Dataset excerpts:
■ ■ ■ ■ ■
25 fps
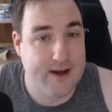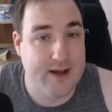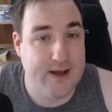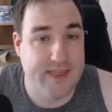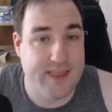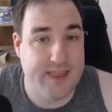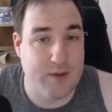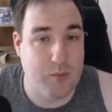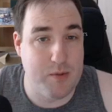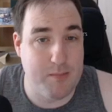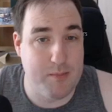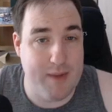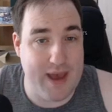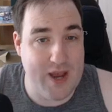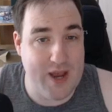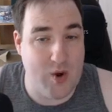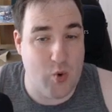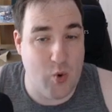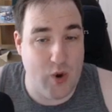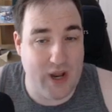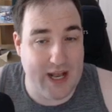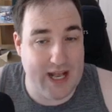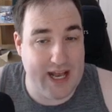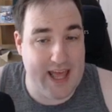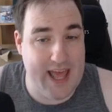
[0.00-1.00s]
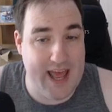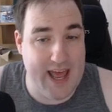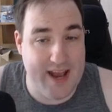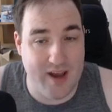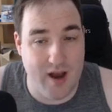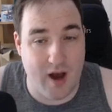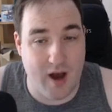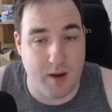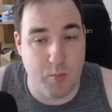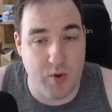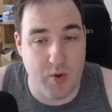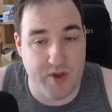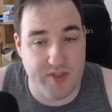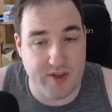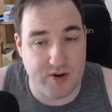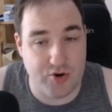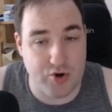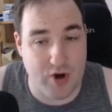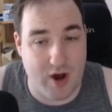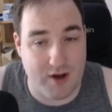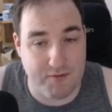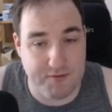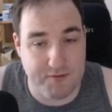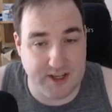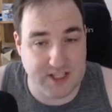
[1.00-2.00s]
then we may quickly end up with a
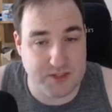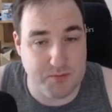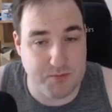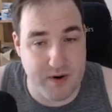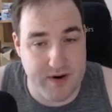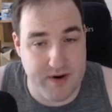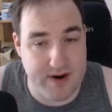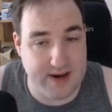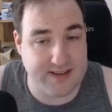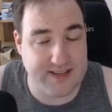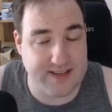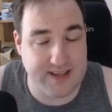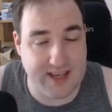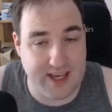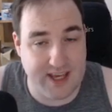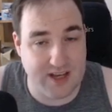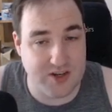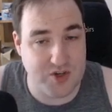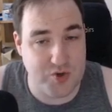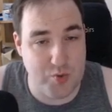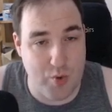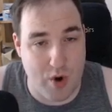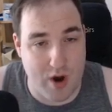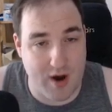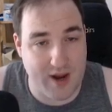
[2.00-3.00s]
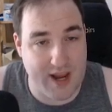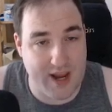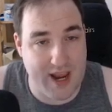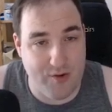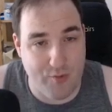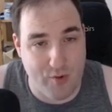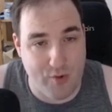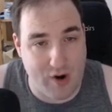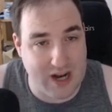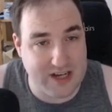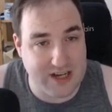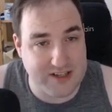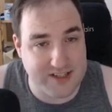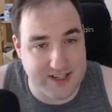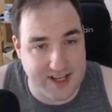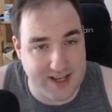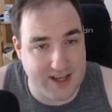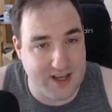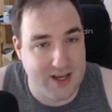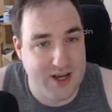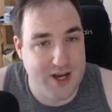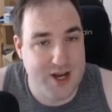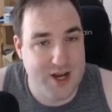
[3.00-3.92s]
draft experience akin to Arcane Rising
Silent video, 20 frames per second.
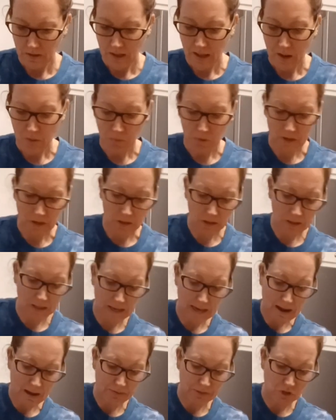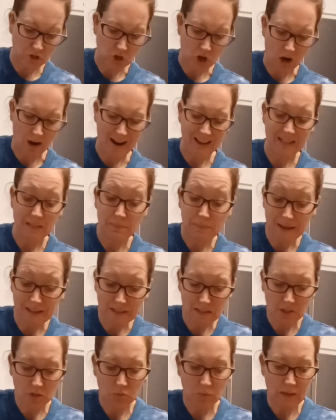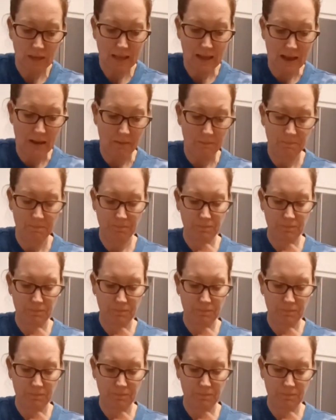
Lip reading: And we're gonna clean out the jar as best as we can.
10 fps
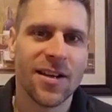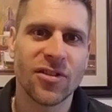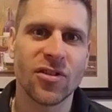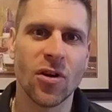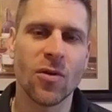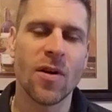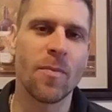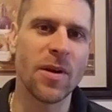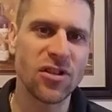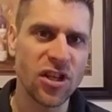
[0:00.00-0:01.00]
So,
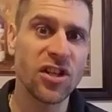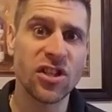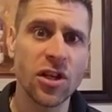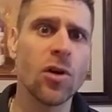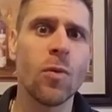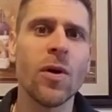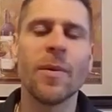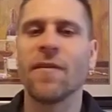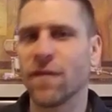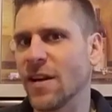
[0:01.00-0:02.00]
but she still will
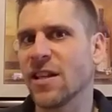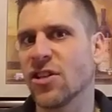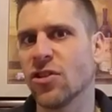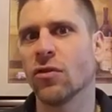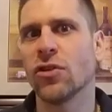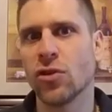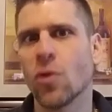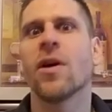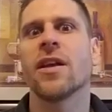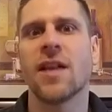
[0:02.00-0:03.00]
be friendly. She'll
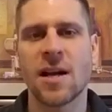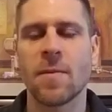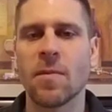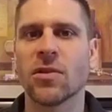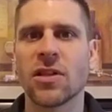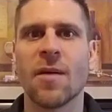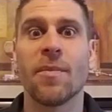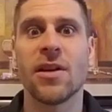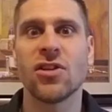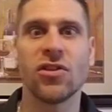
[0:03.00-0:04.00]
enjoy a lot of people's
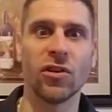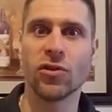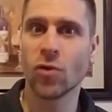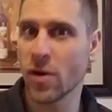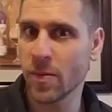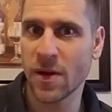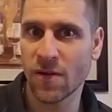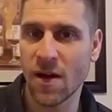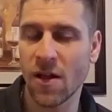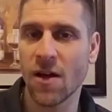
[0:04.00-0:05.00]
company. She'll enjoy being
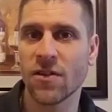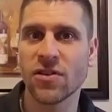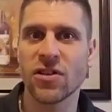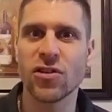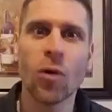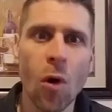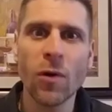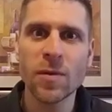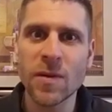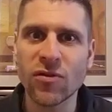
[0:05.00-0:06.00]
around others. She'll
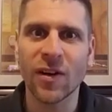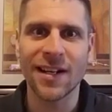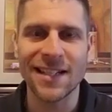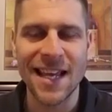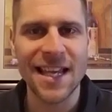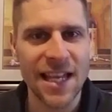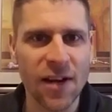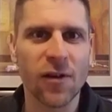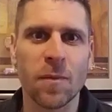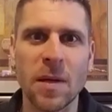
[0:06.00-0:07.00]
always be trying to take
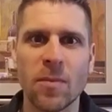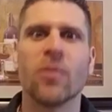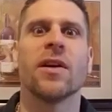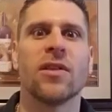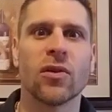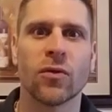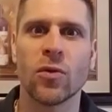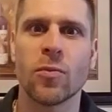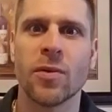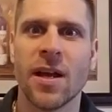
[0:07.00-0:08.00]
care of people in the
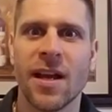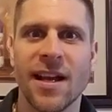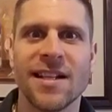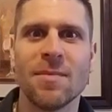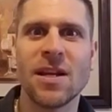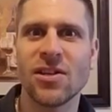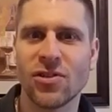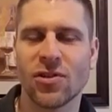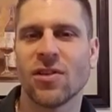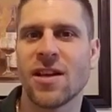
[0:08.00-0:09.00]
group and making
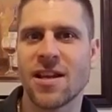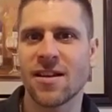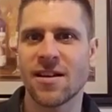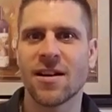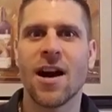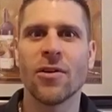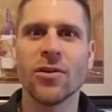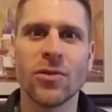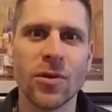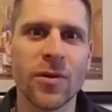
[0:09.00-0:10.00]
sure, like, how are
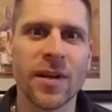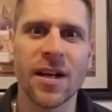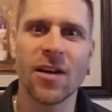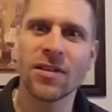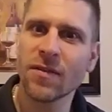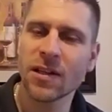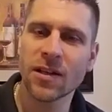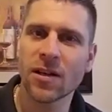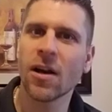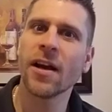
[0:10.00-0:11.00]
you doing? How's everything
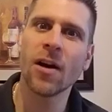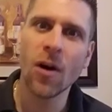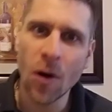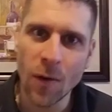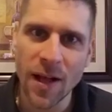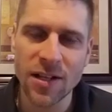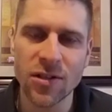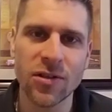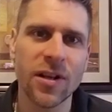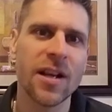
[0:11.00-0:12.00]
okay? Oh, that's
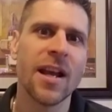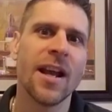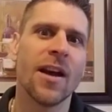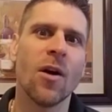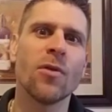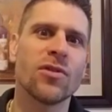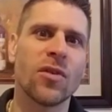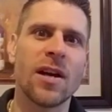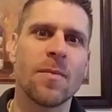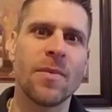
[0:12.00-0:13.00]
good. Always
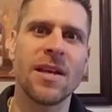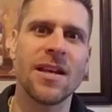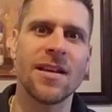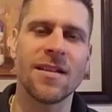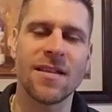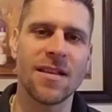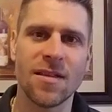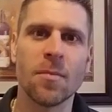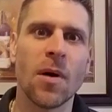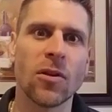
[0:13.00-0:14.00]
trying to be the,
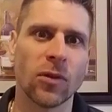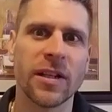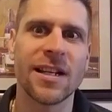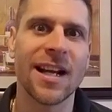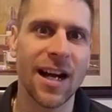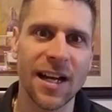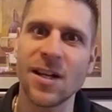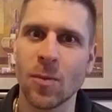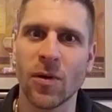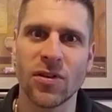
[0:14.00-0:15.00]
the motherly,
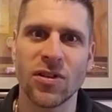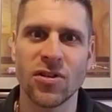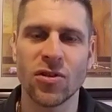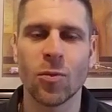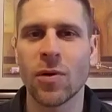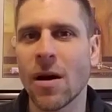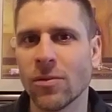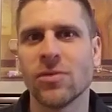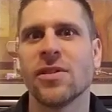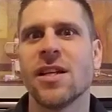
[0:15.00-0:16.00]
kind person. She'll
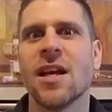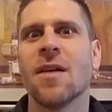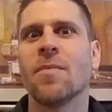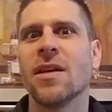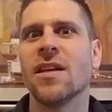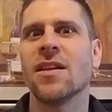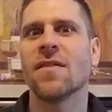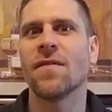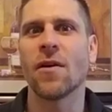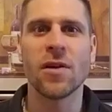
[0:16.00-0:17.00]
probably be
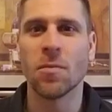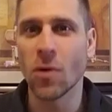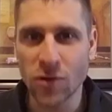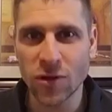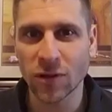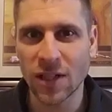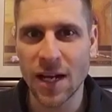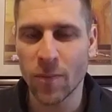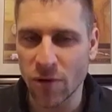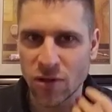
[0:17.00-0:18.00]
very emotional
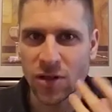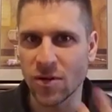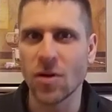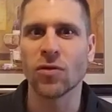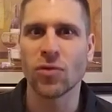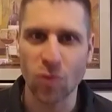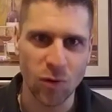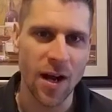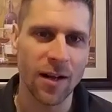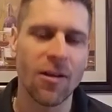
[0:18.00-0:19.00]
type, or she, you know, she'll
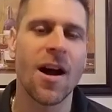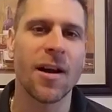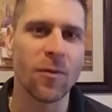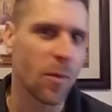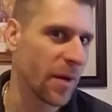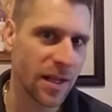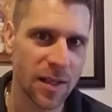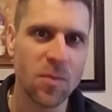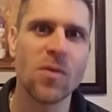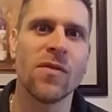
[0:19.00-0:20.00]
cry a lot in
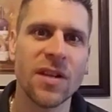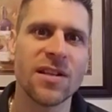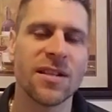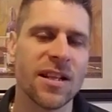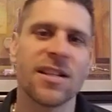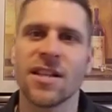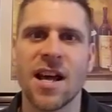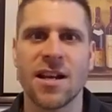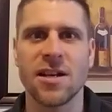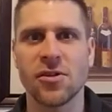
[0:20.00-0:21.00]
romantic movies and things of
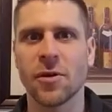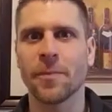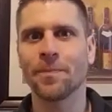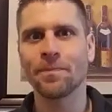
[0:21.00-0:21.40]
that nature.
■ ■ ■ ■ ■
Word for word, write out each of the records, but not the pictures.

» Answer:
25 fps
[0.00-1.00s]
[1.00-2.00s]
then we may quickly end up with a
[2.00-3.00s]
[3.00-3.92s]
draft experience akin to Arcane Rising
Silent video, 20 frames per second.
Lip reading: And we're gonna clean out the jar as best as we can.
10 fps
[0:00.00-0:01.00]
So,
[0:01.00-0:02.00]
but she still will
[0:02.00-0:03.00]
be friendly. She'll
[0:03.00-0:04.00]
enjoy a lot of people's
[0:04.00-0:05.00]
company. She'll enjoy being
[0:05.00-0:06.00]
around others. She'll
[0:06.00-0:07.00]
always be trying to take
[0:07.00-0:08.00]
care of people in the
[0:08.00-0:09.00]
group and making
[0:09.00-0:10.00]
sure, like, how are
[0:10.00-0:11.00]
you doing? How's everything
[0:11.00-0:12.00]
okay? Oh, that's
[0:12.00-0:13.00]
good. Always
[0:13.00-0:14.00]
trying to be the,
[0:14.00-0:15.00]
the motherly,
[0:15.00-0:16.00]
kind person. She'll
[0:16.00-0:17.00]
probably be
[0:17.00-0:18.00]
very emotional
[0:18.00-0:19.00]
type, or she, you know, she'll
[0:19.00-0:20.00]
cry a lot in
[0:20.00-0:21.00]
romantic movies and things of
[0:21.00-0:21.40]
that nature.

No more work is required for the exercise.